While investigating the full range of neutravidin binding, we noted that neutravidin was able to bind nonspecifically to bare gold over time (Fig. 4D). At −400 mV, 0.0 ± 5.3 ng cm−2 (error of single measurement) of neutravidin was adsorbed and 417.2 ± 5.3 ng cm−2 (error of single measurement) was adsorbed at +300 mV. The isoelectric point of neutravidin is ~pH = 6.3 so at the experimental conditions of pH = 7, neutravidin has a slight negative charge [24]. As a result, applying −400 mV repelled the neutravidin from the gold surface and prevented the nonspecific binding of neutravidin. When the surface returned to OCP and was no longer negatively charged, neutravidin began to gradually bind to the gold surface due to electrostatic attraction (Fig. 4D, IV–V).

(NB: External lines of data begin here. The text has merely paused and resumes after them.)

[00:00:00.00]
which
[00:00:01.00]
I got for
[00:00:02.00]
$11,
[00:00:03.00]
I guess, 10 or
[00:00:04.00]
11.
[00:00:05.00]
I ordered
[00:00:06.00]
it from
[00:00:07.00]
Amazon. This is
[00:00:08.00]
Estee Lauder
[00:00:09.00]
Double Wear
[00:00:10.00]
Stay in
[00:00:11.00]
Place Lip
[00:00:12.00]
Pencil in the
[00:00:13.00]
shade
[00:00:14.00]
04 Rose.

Upon application of +300 mV, the negatively charged neutravidin would interact more favorably with the gold surface, leading to substantial nonspecific neutravidin binding.

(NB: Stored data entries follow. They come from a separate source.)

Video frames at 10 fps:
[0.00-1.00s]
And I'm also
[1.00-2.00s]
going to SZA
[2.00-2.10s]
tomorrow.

It is important to note that while gold has the largest change in sensitivity to neutravidin in response to an applied potential, the gold surface lacks the specificity of the biotin–neutravidin interaction and thus is not practical for biosensor design. Gold surfaces nonspecifically bind other proteins [25], DNA [26], and IgG antibodies [7, 27], reducing the efficacy of nonfunctionalized gold surfaces in biosensors. This observation highlights the need for a high surface coverage of species that prevent nonspecific adsorption, like TEGT, on Au surfaces to prevent nonspecific interactions from the analyte or matrix with exposed gold. The bound neutravidin on the gold did not seem to be reversibly adsorbed as there was little mass loss upon returning to OCP and when the surface was rinsed with buffer solution.

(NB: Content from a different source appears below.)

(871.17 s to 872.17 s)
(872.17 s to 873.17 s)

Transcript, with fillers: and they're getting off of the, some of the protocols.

Another important consideration is the timescale of analysis in these experiments. Importantly, the relatively long timescales for equilibration of the changes in frequency (on the order of 5–15 min, Fig. 4) are constrained by diffusion and the kinetics of adsorption onto the QCM sensor surface. These limitations can also be seen in the case of monolayer formation, also a diffusion/adsorption-limited process, where it takes on the order of 5–10 min for frequency changes to stabilize after the addition of the thiol molecules used to form the monolayers (Fig. 2). It is therefore not surprising that the same diffusion/adsorption processes that prolong monolayer formation also prolong equilibration in experiments measuring the neutravidin adsorption. The limitations of signal drift could be addressed by allowing the sensors more time for equilibration, which indicates an important balance between signal stability and analysis time that would need to be considered in developing quantitative assays using voltage-switchable monolayers for EQCM analysis.

Conclusions

Our results confirm the formation of self-assembled monolayers with real-time voltage-tunable affinity for avidin using Biotin–KKKKC and TEGT. Our results show that the QCM is effective in detecting real-time changes in analyte binding behavior with voltage-switchable bio-surfaces, allowing observation of the evolution of surface adsorption as the applied voltage is shifted. We demonstrated the full range of the tunability of the mixed Biotin–KKKKC/TEGT surface’s sensitivity to neutravidin by taking the surface from low, intermediate, to high degrees of neutravidin binding by varying the applied potential in real time. We demonstrated that the mixed monolayer surface is the most voltage responsive in terms of neutravidin binding compared to Biotin–KKKKC and TEGT surfaces. The bare gold surface had the highest tunability of neutravidin binding in response to applied potentials. However, this tunability lacked the selectivity of the surfaces containing biotinylated molecules, underscoring the importance of passivating gold surfaces to minimize the nonspecific adsorption onto bare gold. Due to its high sensitivity to changes in adsorbed mass, EQCM is a very useful approach to real-time monitoring of protein adsorption on electroactive surfaces, allowing for kinetic studies of adsorption events. Voltage-responsive biosensors coupled with QCM allow for real-time adsorption behavior of electroactive surfaces and may be suitable for disease detection, separations, and other adsorption-dependent analytical techniques.